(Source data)
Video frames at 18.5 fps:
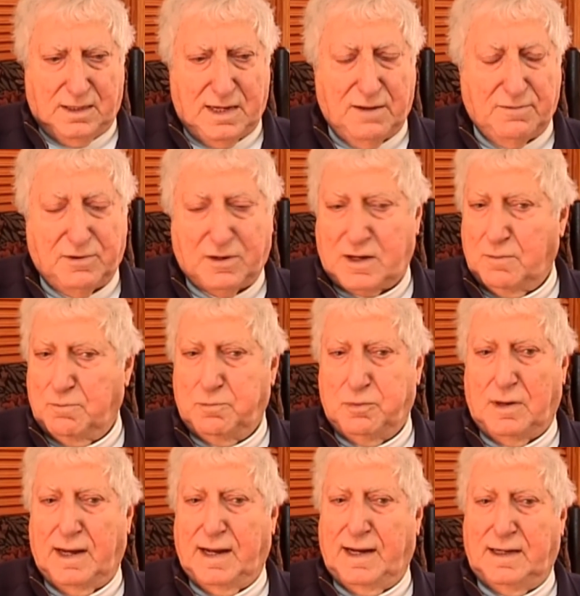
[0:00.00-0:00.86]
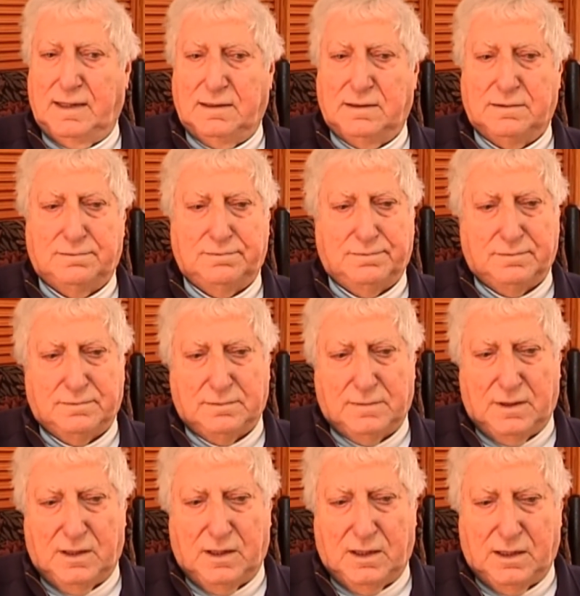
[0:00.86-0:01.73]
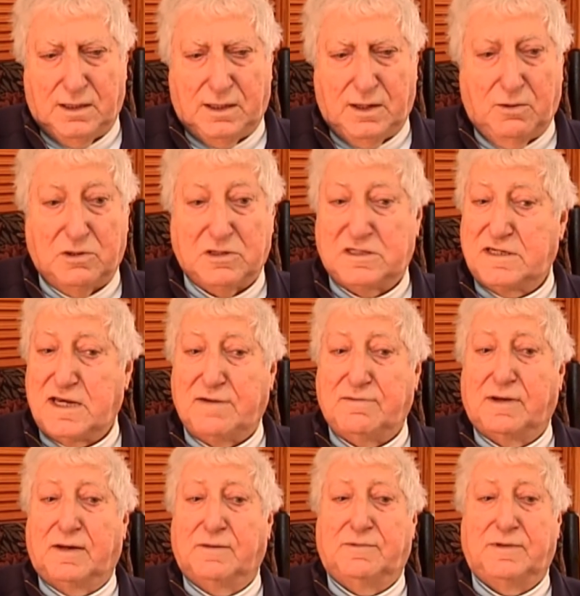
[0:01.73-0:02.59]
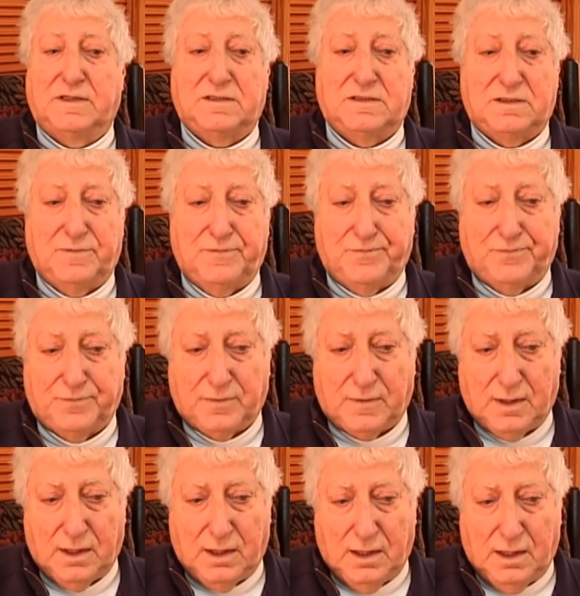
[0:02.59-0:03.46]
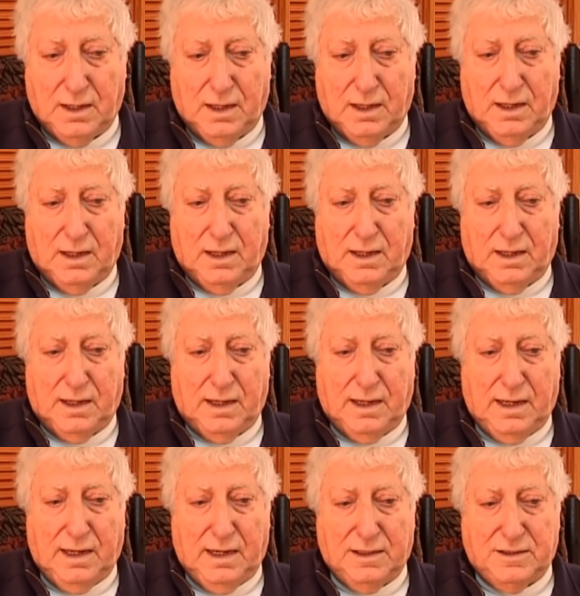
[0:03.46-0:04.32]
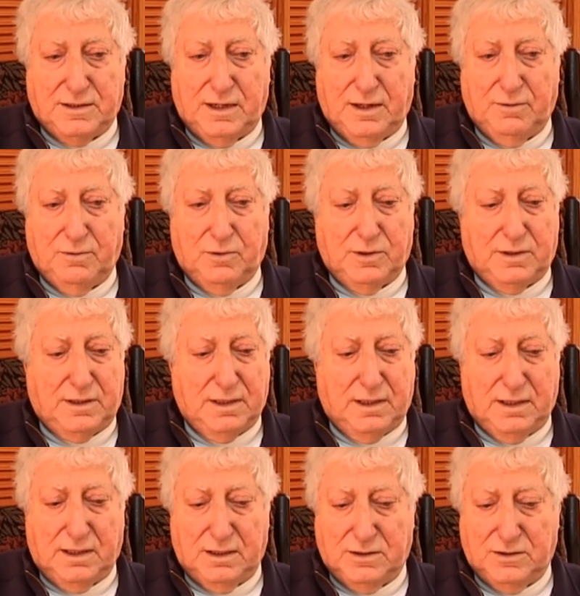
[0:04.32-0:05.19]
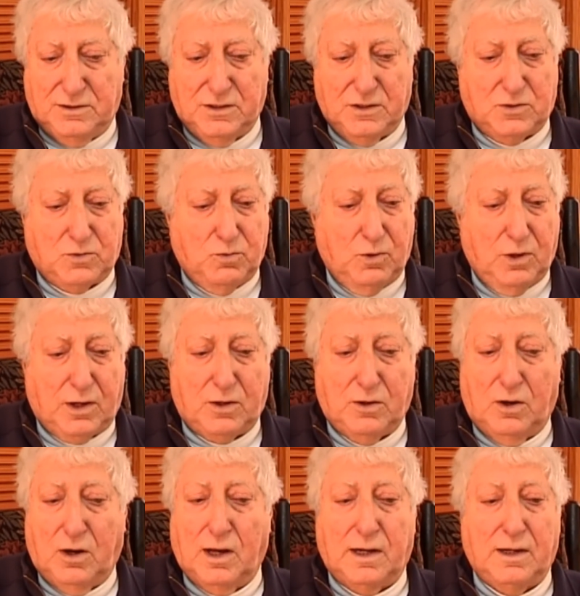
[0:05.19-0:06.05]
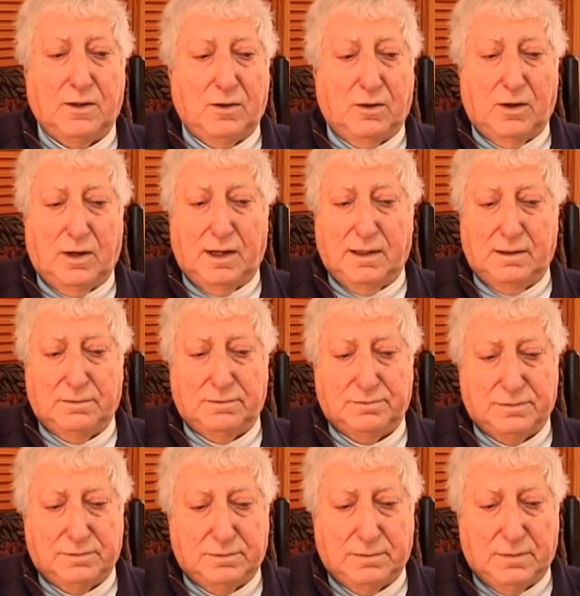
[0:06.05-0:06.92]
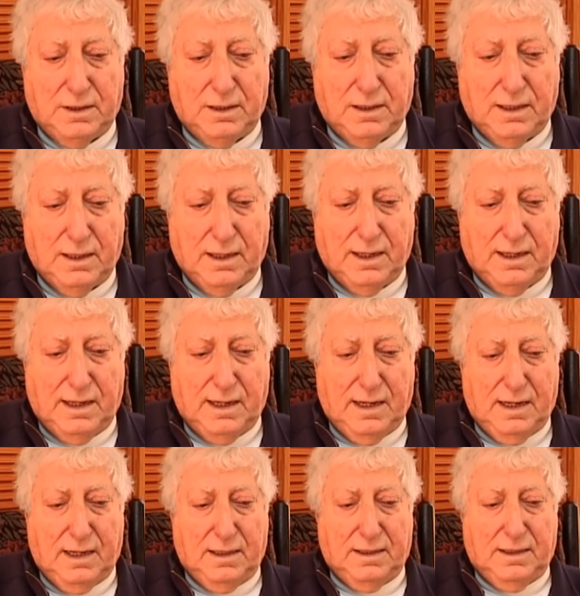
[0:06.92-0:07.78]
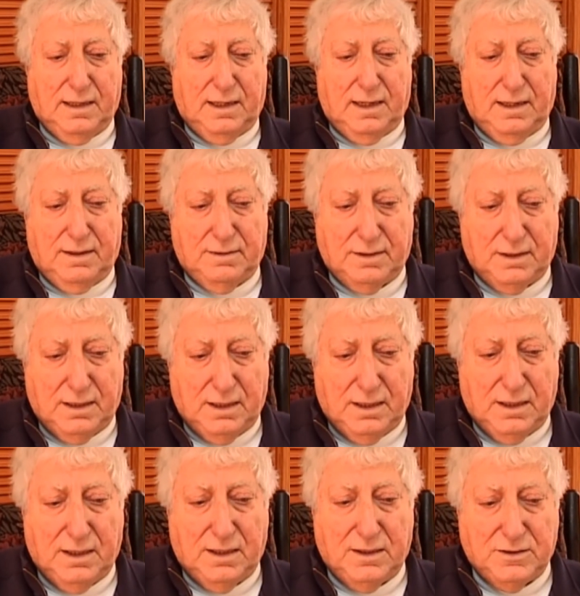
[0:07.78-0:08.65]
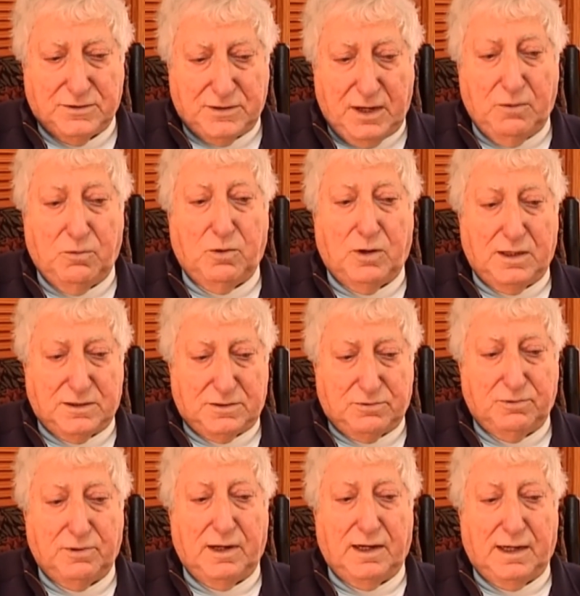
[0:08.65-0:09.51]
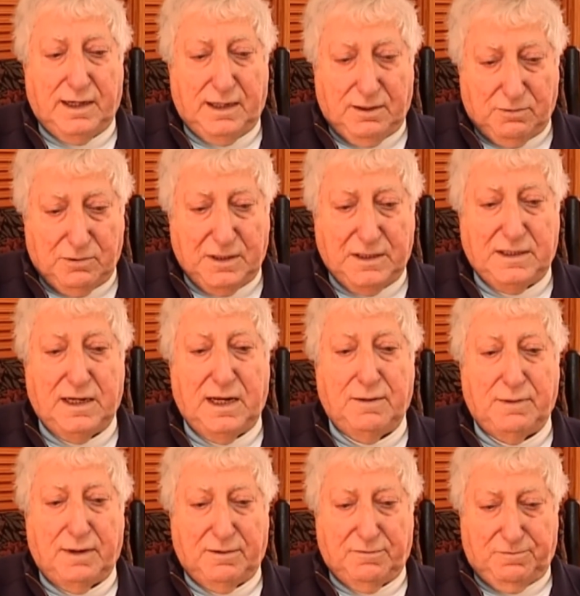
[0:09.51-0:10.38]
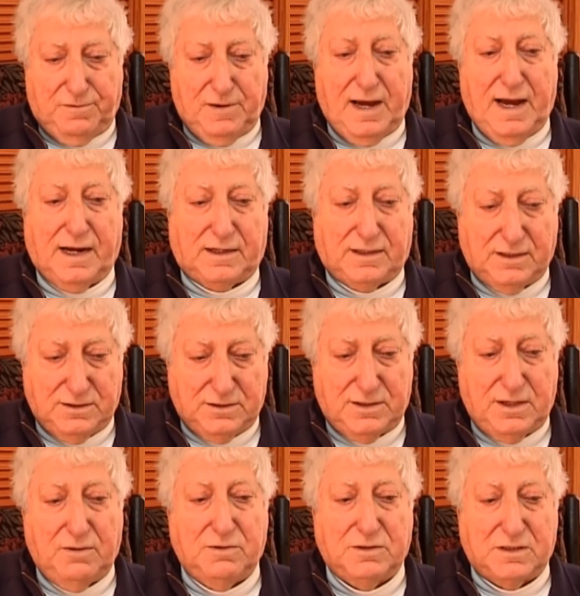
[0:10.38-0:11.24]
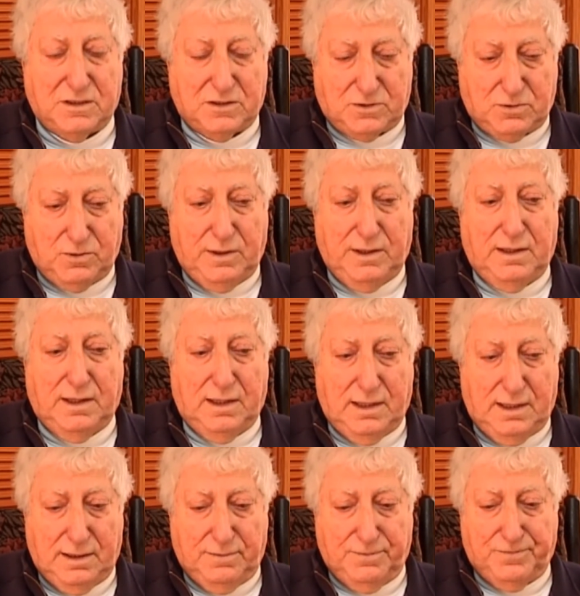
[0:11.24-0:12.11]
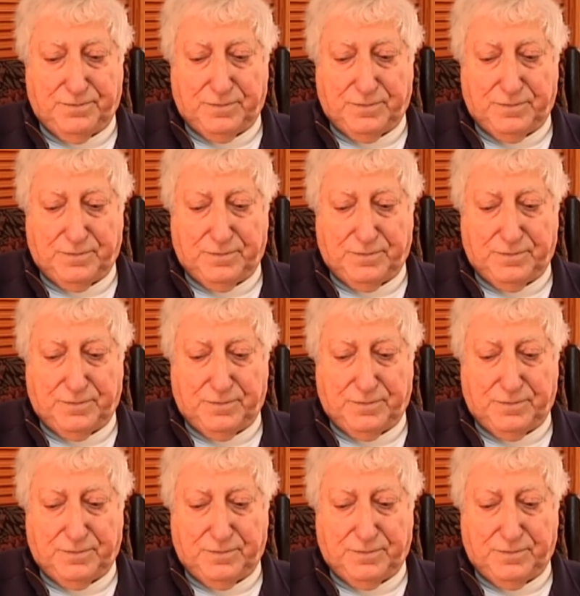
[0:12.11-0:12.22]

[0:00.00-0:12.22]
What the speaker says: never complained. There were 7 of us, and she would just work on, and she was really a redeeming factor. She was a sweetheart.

...

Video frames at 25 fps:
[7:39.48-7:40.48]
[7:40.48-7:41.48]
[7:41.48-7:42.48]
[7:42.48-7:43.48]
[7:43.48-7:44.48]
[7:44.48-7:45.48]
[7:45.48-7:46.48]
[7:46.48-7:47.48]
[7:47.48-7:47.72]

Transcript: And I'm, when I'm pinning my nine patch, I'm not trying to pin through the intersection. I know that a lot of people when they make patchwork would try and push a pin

Problem requirements: What is needed is a verbatim copy of every line in the records above from the one containing "[7:42.48-7:43.48]" down to the one containing "Transcript: And I'm, when", both included, and nothing more.

Solution for this task:
[7:42.48-7:43.48]
[7:43.48-7:44.48]
[7:44.48-7:45.48]
[7:45.48-7:46.48]
[7:46.48-7:47.48]
[7:47.48-7:47.72]

Transcript: And I'm, when I'm pinning my nine patch, I'm not trying to pin through the intersection. I know that a lot of people when they make patchwork would try and push a pin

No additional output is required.